= Grade I listed buildings in Monmouthshire =

Monmouthshire shown within Wales

Monmouthshire is a county of Wales. It borders Torfaen and Newport to the west; Herefordshire and Gloucestershire to the east; and Powys to the north. The largest town is Abergavenny, with the other major towns being Chepstow, Monmouth, and Usk. The county is 850 km2 (330 sq mi) in extent, with a population of 95,200 as of 2020. The present county was formed under the Local Government (Wales) Act 1994, which came into effect in 1996, and comprises some sixty percent of the historic county. Between 1974 and 1996, the county was known by the ancient title of Gwent, recalling the medieval Welsh kingdom. In his essay on local government in the fifth and final volume of the Gwent County History, Robert McCloy suggests that the governance of "no county in the United Kingdom in the twentieth century was so transformed as that of Monmouthshire".
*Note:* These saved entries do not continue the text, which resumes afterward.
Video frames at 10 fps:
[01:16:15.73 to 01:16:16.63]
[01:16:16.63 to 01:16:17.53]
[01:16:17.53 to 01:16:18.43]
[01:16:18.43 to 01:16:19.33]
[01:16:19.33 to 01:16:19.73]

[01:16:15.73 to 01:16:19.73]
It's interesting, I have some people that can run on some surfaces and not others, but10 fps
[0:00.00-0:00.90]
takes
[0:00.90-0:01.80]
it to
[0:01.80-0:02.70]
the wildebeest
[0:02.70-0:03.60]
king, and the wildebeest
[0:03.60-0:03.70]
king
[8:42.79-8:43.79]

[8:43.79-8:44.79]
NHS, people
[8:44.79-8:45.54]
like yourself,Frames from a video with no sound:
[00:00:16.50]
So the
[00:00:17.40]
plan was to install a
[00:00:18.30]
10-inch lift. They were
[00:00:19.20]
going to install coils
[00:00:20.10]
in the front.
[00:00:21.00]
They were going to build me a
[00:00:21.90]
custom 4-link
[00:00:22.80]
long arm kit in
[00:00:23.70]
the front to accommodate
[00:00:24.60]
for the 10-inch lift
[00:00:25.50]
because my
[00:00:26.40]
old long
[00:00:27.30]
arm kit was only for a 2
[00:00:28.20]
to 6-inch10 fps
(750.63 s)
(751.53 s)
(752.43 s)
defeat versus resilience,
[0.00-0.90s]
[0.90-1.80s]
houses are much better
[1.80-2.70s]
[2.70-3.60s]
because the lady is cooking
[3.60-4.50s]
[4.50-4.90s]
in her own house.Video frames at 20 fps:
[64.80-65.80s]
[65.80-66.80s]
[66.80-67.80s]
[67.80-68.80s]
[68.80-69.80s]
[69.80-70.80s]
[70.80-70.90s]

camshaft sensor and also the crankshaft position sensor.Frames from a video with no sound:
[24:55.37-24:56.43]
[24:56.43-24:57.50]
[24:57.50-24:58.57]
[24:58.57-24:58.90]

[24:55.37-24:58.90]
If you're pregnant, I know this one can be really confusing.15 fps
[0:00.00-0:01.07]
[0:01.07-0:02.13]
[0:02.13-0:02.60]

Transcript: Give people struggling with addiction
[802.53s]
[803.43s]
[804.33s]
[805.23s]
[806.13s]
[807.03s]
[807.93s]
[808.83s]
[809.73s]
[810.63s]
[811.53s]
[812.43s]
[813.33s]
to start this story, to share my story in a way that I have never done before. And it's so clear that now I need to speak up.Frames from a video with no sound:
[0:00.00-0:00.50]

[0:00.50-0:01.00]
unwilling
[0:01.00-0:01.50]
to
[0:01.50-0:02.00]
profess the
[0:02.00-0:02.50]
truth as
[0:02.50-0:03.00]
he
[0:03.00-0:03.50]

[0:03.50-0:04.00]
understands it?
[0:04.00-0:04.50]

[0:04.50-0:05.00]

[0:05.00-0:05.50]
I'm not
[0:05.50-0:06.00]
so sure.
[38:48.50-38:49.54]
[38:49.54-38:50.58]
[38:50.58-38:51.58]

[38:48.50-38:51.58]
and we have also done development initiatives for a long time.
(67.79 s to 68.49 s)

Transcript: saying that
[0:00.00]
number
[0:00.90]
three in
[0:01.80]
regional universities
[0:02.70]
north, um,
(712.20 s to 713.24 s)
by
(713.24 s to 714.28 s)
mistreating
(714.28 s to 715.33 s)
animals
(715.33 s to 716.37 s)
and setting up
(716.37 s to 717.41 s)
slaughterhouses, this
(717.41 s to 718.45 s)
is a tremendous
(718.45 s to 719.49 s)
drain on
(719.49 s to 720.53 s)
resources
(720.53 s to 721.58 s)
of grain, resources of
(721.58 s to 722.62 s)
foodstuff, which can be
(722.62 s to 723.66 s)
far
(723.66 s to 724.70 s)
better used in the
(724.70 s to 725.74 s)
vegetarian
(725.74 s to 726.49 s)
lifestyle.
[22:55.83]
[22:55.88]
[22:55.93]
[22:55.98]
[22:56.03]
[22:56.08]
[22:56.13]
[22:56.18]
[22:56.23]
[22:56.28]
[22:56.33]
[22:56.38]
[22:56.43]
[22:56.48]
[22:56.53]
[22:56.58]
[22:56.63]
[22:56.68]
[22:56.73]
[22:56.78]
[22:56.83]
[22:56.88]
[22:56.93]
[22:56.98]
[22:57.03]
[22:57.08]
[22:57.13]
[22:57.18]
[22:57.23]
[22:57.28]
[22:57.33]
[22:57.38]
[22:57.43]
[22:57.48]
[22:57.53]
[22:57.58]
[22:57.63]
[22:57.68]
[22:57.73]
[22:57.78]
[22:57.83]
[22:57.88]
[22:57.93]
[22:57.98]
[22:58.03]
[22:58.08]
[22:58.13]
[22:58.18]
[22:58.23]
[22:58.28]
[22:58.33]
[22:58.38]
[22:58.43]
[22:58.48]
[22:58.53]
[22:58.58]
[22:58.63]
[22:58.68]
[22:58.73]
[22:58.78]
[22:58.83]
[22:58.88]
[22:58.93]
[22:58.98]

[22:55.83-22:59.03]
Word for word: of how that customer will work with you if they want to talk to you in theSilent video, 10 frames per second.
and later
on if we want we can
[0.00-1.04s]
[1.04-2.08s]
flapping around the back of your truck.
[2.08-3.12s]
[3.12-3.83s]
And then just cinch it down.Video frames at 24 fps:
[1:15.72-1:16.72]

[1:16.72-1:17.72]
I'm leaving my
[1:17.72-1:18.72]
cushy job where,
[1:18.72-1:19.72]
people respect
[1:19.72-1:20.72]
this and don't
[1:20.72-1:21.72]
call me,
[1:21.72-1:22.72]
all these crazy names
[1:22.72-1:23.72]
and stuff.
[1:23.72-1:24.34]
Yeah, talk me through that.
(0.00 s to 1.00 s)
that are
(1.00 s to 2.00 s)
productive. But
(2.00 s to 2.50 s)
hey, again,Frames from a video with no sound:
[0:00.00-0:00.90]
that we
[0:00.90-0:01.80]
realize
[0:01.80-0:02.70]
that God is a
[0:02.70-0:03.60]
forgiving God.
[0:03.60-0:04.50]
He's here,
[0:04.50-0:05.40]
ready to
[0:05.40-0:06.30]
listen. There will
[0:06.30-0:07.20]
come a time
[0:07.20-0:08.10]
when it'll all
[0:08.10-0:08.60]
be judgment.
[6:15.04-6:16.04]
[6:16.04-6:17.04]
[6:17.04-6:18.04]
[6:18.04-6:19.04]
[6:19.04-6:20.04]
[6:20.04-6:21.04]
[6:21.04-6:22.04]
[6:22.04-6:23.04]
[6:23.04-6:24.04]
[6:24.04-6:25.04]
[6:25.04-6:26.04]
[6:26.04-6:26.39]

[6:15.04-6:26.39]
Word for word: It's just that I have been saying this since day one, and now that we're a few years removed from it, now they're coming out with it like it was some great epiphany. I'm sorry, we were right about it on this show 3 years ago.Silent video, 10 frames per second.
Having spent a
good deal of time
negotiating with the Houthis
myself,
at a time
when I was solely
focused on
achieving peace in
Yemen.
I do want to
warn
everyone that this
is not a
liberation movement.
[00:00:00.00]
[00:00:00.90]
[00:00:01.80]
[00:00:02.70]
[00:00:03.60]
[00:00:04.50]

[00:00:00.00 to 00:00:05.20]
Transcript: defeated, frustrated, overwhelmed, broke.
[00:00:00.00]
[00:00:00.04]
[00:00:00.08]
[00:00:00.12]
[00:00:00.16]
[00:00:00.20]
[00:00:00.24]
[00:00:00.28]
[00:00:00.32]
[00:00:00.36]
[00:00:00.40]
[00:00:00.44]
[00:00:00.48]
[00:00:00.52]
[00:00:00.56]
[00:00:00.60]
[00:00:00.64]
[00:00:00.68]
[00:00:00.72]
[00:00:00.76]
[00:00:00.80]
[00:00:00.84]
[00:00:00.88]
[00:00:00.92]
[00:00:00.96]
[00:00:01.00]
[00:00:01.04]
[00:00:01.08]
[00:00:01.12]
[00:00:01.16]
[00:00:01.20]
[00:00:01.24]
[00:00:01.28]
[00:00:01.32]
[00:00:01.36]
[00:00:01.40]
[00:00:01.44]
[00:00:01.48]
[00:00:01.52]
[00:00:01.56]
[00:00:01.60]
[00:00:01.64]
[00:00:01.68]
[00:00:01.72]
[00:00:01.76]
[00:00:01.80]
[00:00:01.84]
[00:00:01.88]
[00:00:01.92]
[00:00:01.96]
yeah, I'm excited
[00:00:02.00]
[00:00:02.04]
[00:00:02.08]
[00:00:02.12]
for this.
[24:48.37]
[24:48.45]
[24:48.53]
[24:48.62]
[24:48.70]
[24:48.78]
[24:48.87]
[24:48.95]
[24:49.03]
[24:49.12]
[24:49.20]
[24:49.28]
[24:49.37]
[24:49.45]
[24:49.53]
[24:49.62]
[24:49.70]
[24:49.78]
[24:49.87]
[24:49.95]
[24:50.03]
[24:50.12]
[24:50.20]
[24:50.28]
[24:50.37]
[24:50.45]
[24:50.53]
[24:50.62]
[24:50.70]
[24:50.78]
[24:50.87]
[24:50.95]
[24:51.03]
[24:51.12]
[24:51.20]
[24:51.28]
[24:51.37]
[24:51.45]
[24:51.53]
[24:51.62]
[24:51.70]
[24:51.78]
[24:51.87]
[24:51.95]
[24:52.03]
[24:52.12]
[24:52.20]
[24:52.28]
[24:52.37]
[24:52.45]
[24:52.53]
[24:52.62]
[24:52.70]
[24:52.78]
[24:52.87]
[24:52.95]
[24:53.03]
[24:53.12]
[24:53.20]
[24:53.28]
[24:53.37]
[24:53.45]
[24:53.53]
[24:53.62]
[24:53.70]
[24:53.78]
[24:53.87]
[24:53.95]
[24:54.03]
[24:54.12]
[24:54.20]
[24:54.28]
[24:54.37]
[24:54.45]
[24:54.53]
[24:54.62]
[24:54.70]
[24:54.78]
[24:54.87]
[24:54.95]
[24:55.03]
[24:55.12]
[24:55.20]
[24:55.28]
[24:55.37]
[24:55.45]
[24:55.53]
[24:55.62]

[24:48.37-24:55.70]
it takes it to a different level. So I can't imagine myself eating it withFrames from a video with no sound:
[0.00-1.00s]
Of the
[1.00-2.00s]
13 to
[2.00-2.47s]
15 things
In the United Kingdom, the term "listed building" refers to a building or other structure officially designated as being of special architectural, historical or cultural significance. Listing was begun by a provision in the Town and Country Planning Act 1947. Once a building is listed, strict limitations are imposed on the modifications allowed to its structure or fittings. In Wales, authority for listing under the Planning (Listed Buildings and Conservation Areas) Act 1990 lies with Cadw. Listed buildings are categorised into three grades:
- Grade I – buildings of exceptional interest, only 2.5% of listed buildings in England and Wales are Grade I;
- Grade II* – buildings of particular importance with more than special interest, 5.8% of listed buildings in England and Wales are Grade II*;
- Grade II – buildings of special interest; 91.7% of all listed buildings in England and Wales are in this class.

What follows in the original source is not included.